To find out, The Stream interviewed conservative scholar Paul Kengor. We talked about his powerful new book, The Devil and Karl Marx.
John Zmirak: Your new book The Devil and Karl Marx is fascinating — and disturbing. One thing you turn up that no one ever talks about: Marx’s fascination with Satan. You quote early works of Marx’s where he obsessively referenced Faust, Mephistopheles, Prometheus. All were figures of rebellion against God. Can you expand on that for Stream readers, maybe offer a few choice quotes?
Paul Kengor: There are so many examples, John. And frankly, that’s the point. There’s too much to shrug off. I hesitate to try to give even one or two examples here, because they won’t be sufficient.

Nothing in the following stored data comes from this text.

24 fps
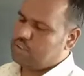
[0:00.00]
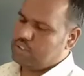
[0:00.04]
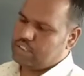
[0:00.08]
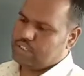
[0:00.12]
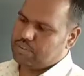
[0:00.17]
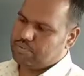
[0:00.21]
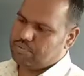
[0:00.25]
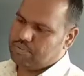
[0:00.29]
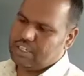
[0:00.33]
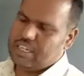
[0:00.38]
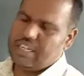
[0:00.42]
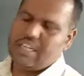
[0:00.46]
yield.
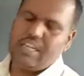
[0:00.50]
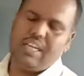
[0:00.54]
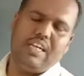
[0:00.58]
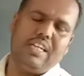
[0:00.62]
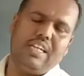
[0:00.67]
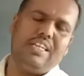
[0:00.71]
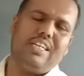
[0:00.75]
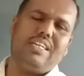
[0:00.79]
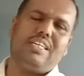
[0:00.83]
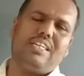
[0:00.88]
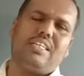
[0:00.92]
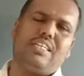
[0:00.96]
Let us
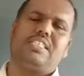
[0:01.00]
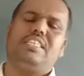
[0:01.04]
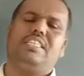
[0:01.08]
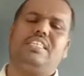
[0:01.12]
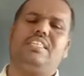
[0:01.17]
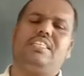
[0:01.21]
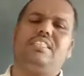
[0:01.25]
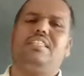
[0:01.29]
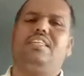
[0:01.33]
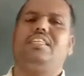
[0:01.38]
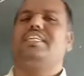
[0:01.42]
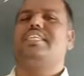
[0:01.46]
see the
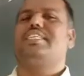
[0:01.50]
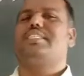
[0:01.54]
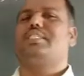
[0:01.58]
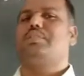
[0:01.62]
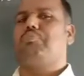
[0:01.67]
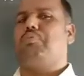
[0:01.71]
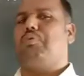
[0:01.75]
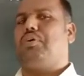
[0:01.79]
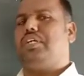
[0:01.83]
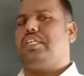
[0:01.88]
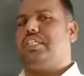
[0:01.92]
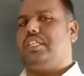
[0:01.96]
next point.
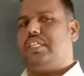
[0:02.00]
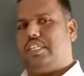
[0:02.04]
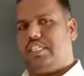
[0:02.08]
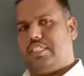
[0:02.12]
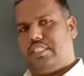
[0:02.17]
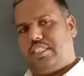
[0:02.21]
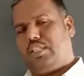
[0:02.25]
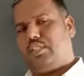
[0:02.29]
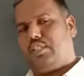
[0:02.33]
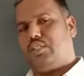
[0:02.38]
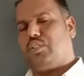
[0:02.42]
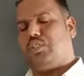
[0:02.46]
It is also
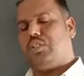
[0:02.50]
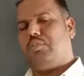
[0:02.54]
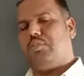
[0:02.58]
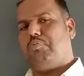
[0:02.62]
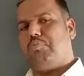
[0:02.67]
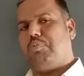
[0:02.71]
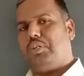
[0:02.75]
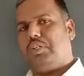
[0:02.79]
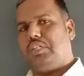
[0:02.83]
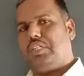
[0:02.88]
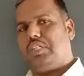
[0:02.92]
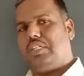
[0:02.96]

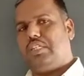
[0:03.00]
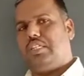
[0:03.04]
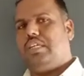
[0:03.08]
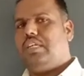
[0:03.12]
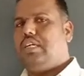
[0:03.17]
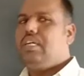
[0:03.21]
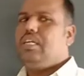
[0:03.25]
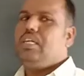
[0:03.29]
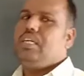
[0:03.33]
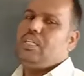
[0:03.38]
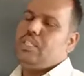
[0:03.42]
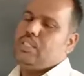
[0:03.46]
important,
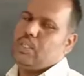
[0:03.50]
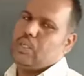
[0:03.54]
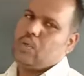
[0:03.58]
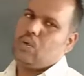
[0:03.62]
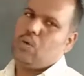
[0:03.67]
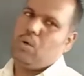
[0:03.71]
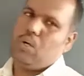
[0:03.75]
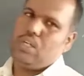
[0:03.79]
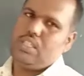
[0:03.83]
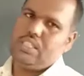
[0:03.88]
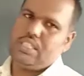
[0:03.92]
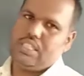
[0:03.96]
the
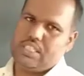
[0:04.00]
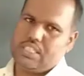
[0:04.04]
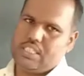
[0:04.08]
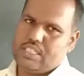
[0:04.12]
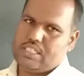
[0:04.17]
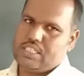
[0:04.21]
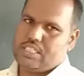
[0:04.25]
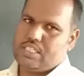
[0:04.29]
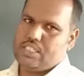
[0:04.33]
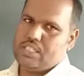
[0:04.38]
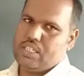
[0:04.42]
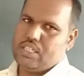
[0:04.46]
causes
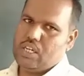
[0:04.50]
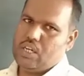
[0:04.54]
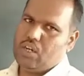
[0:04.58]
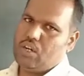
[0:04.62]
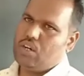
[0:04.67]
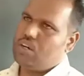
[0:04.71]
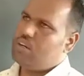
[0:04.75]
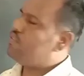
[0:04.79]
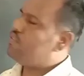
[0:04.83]
of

Marx’s poems and plays are rife with pacts with the devil, suicide pacts, violence, vengeance, fire, despair, destruction, and death. Marx waxed poetic about “Hellish vapors,” about the “Prince of Darkness” selling a “blood-dark sword [that] shall stab unerringly within thy soul,” of “Heaven I’ve forfeited, I know it full well, My soul, once true to God, Is Chosen for Hell.”